[Stored data]
===============

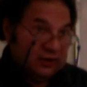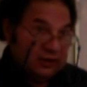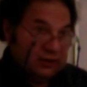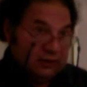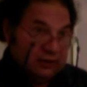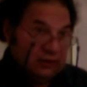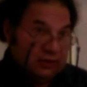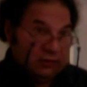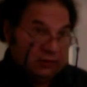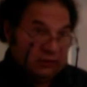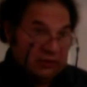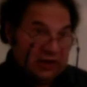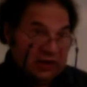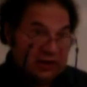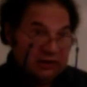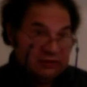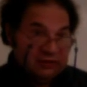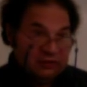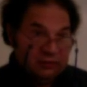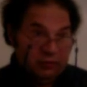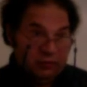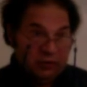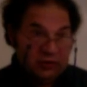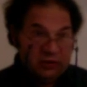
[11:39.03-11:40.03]
Okay, you're
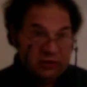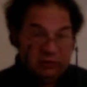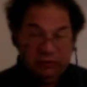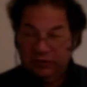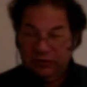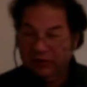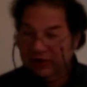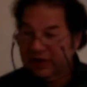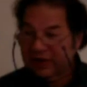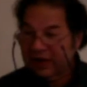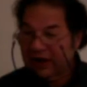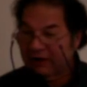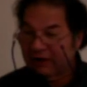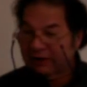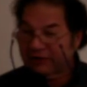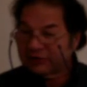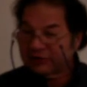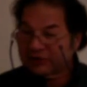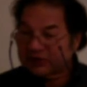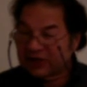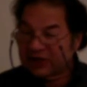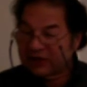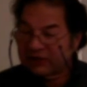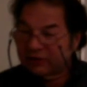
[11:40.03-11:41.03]
working with a character
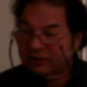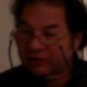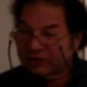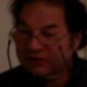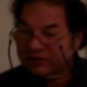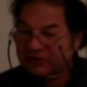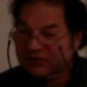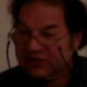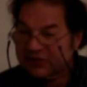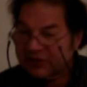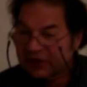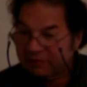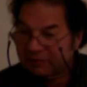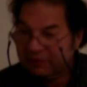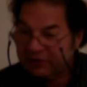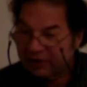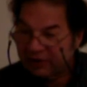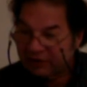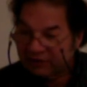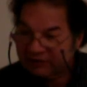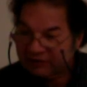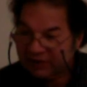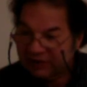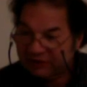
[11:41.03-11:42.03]
set, and you can see up here
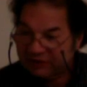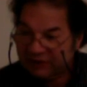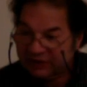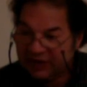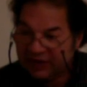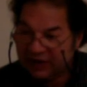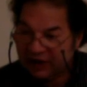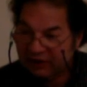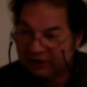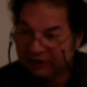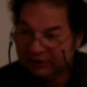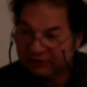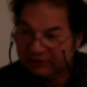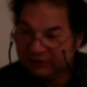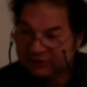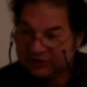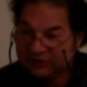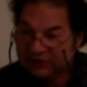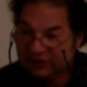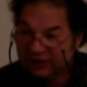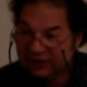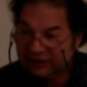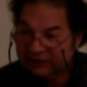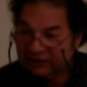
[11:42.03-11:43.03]
I've got the character
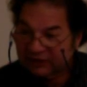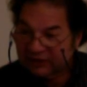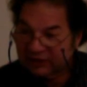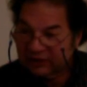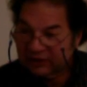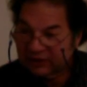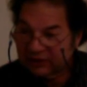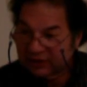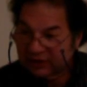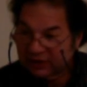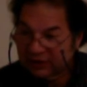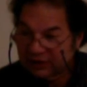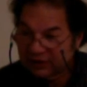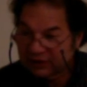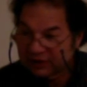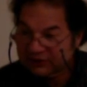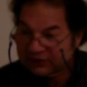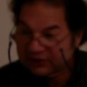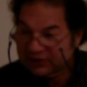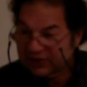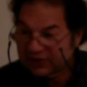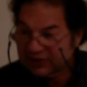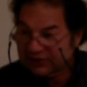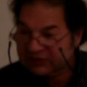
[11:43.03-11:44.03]
selected, so
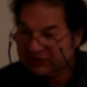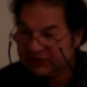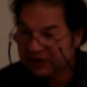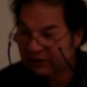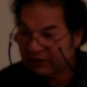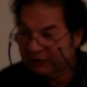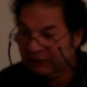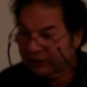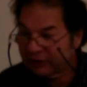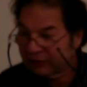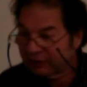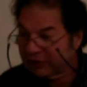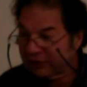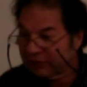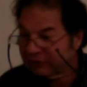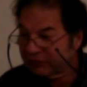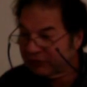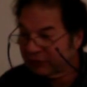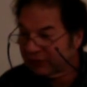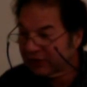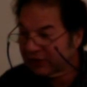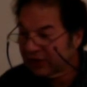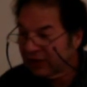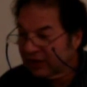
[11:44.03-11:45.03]
that's how I know what I'm doing.
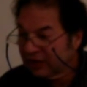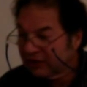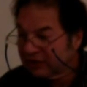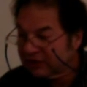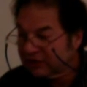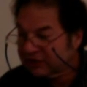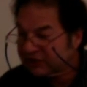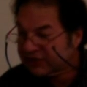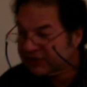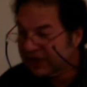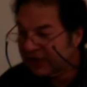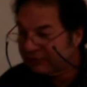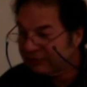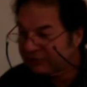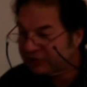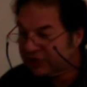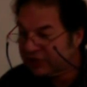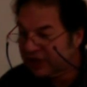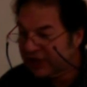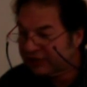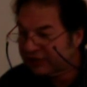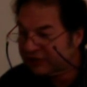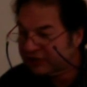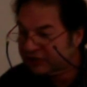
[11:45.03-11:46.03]
The same
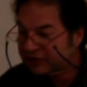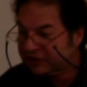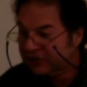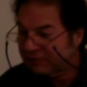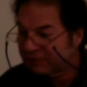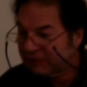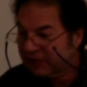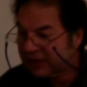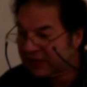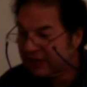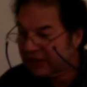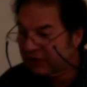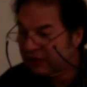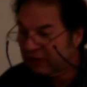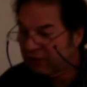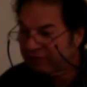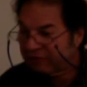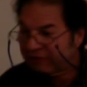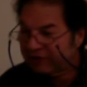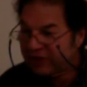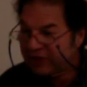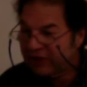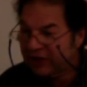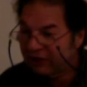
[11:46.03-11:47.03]
changes I'm making over
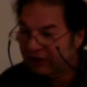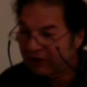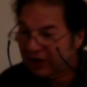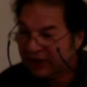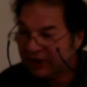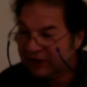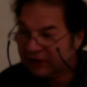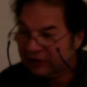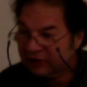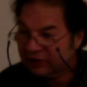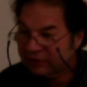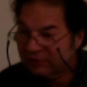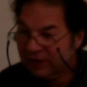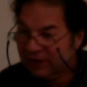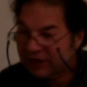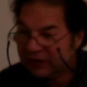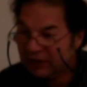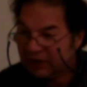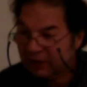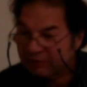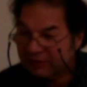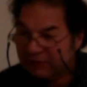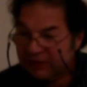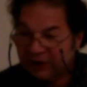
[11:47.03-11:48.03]
here I could make
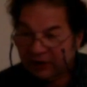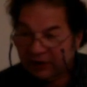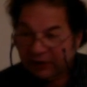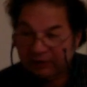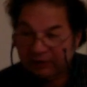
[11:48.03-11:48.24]
up here.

===============

Your task is to copy the entries in full and exactly, without any images.

[11:39.03-11:40.03]
Okay, you're
[11:40.03-11:41.03]
working with a character
[11:41.03-11:42.03]
set, and you can see up here
[11:42.03-11:43.03]
I've got the character
[11:43.03-11:44.03]
selected, so
[11:44.03-11:45.03]
that's how I know what I'm doing.
[11:45.03-11:46.03]
The same
[11:46.03-11:47.03]
changes I'm making over
[11:47.03-11:48.03]
here I could make
[11:48.03-11:48.24]
up here.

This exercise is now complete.